* **What is required**
A faithful copy of the data below is required, leaving out every picture.

* **Entries shown**
::::

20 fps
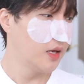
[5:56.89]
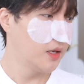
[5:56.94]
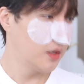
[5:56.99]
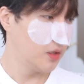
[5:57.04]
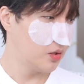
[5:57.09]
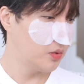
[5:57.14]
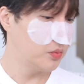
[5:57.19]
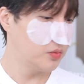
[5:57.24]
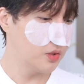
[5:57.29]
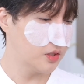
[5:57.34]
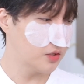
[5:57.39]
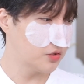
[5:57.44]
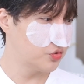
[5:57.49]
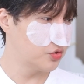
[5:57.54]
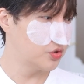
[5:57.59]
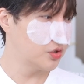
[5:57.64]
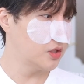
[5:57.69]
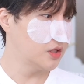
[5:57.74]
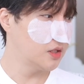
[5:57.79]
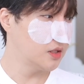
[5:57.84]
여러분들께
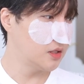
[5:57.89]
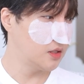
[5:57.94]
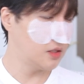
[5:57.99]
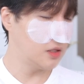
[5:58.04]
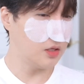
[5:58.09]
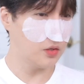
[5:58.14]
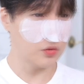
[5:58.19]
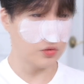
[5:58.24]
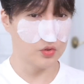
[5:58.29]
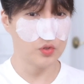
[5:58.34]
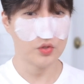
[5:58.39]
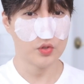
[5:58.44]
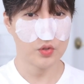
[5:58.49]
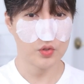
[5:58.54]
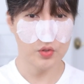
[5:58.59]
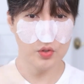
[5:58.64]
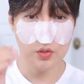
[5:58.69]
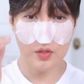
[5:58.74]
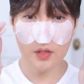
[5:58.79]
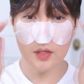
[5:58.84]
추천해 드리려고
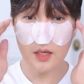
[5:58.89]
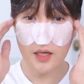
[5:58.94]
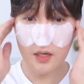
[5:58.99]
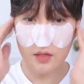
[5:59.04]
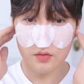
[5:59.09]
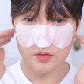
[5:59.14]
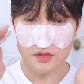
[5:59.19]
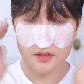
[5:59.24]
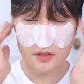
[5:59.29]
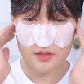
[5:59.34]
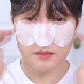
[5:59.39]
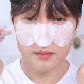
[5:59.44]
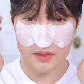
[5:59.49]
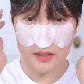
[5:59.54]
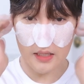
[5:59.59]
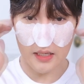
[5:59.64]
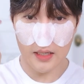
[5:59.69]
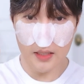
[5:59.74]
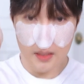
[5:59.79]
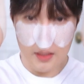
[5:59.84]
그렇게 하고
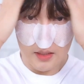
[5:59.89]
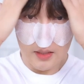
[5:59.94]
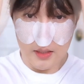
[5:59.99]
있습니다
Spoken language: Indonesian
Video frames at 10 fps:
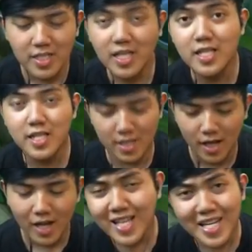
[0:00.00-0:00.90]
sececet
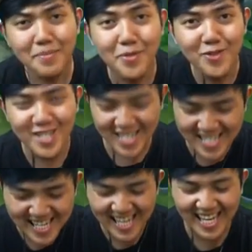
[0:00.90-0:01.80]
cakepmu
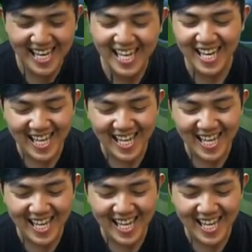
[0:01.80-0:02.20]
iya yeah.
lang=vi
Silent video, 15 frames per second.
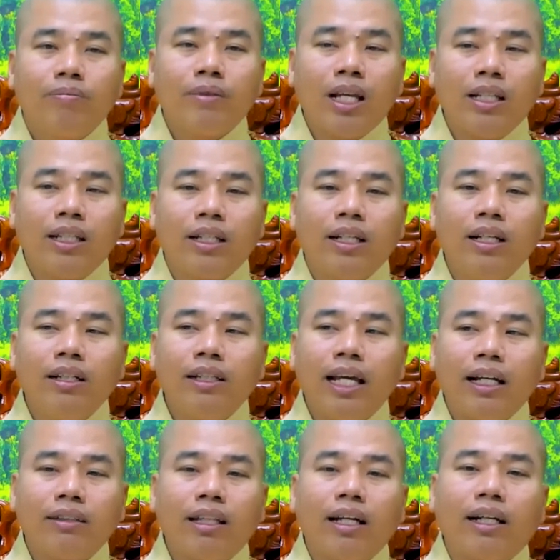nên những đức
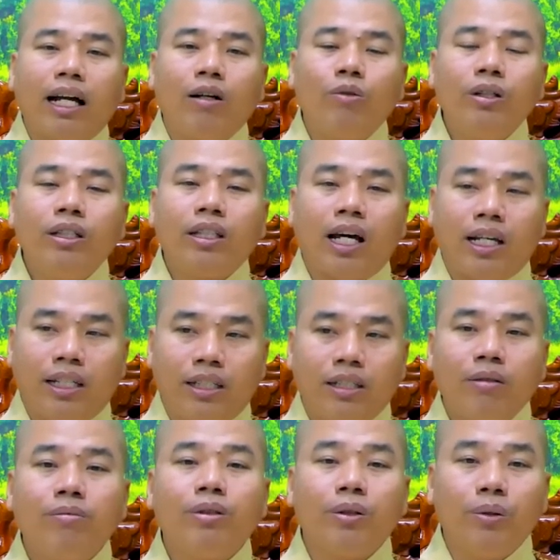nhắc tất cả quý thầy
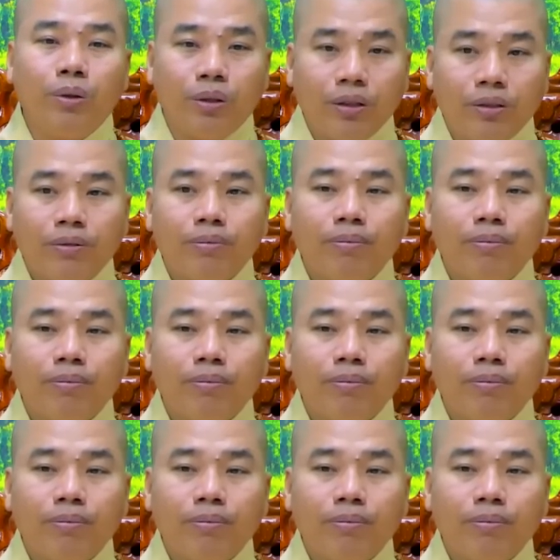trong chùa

::::

* **Response area**
20 fps
[5:56.89]
[5:56.94]
[5:56.99]
[5:57.04]
[5:57.09]
[5:57.14]
[5:57.19]
[5:57.24]
[5:57.29]
[5:57.34]
[5:57.39]
[5:57.44]
[5:57.49]
[5:57.54]
[5:57.59]
[5:57.64]
[5:57.69]
[5:57.74]
[5:57.79]
[5:57.84]
여러분들께
[5:57.89]
[5:57.94]
[5:57.99]
[5:58.04]
[5:58.09]
[5:58.14]
[5:58.19]
[5:58.24]
[5:58.29]
[5:58.34]
[5:58.39]
[5:58.44]
[5:58.49]
[5:58.54]
[5:58.59]
[5:58.64]
[5:58.69]
[5:58.74]
[5:58.79]
[5:58.84]
추천해 드리려고
[5:58.89]
[5:58.94]
[5:58.99]
[5:59.04]
[5:59.09]
[5:59.14]
[5:59.19]
[5:59.24]
[5:59.29]
[5:59.34]
[5:59.39]
[5:59.44]
[5:59.49]
[5:59.54]
[5:59.59]
[5:59.64]
[5:59.69]
[5:59.74]
[5:59.79]
[5:59.84]
그렇게 하고
[5:59.89]
[5:59.94]
[5:59.99]
있습니다
Spoken language: Indonesian
Video frames at 10 fps:
[0:00.00-0:00.90]
sececet
[0:00.90-0:01.80]
cakepmu
[0:01.80-0:02.20]
iya yeah.
lang=vi
Silent video, 15 frames per second.
nên những đức
nhắc tất cả quý thầy
trong chùa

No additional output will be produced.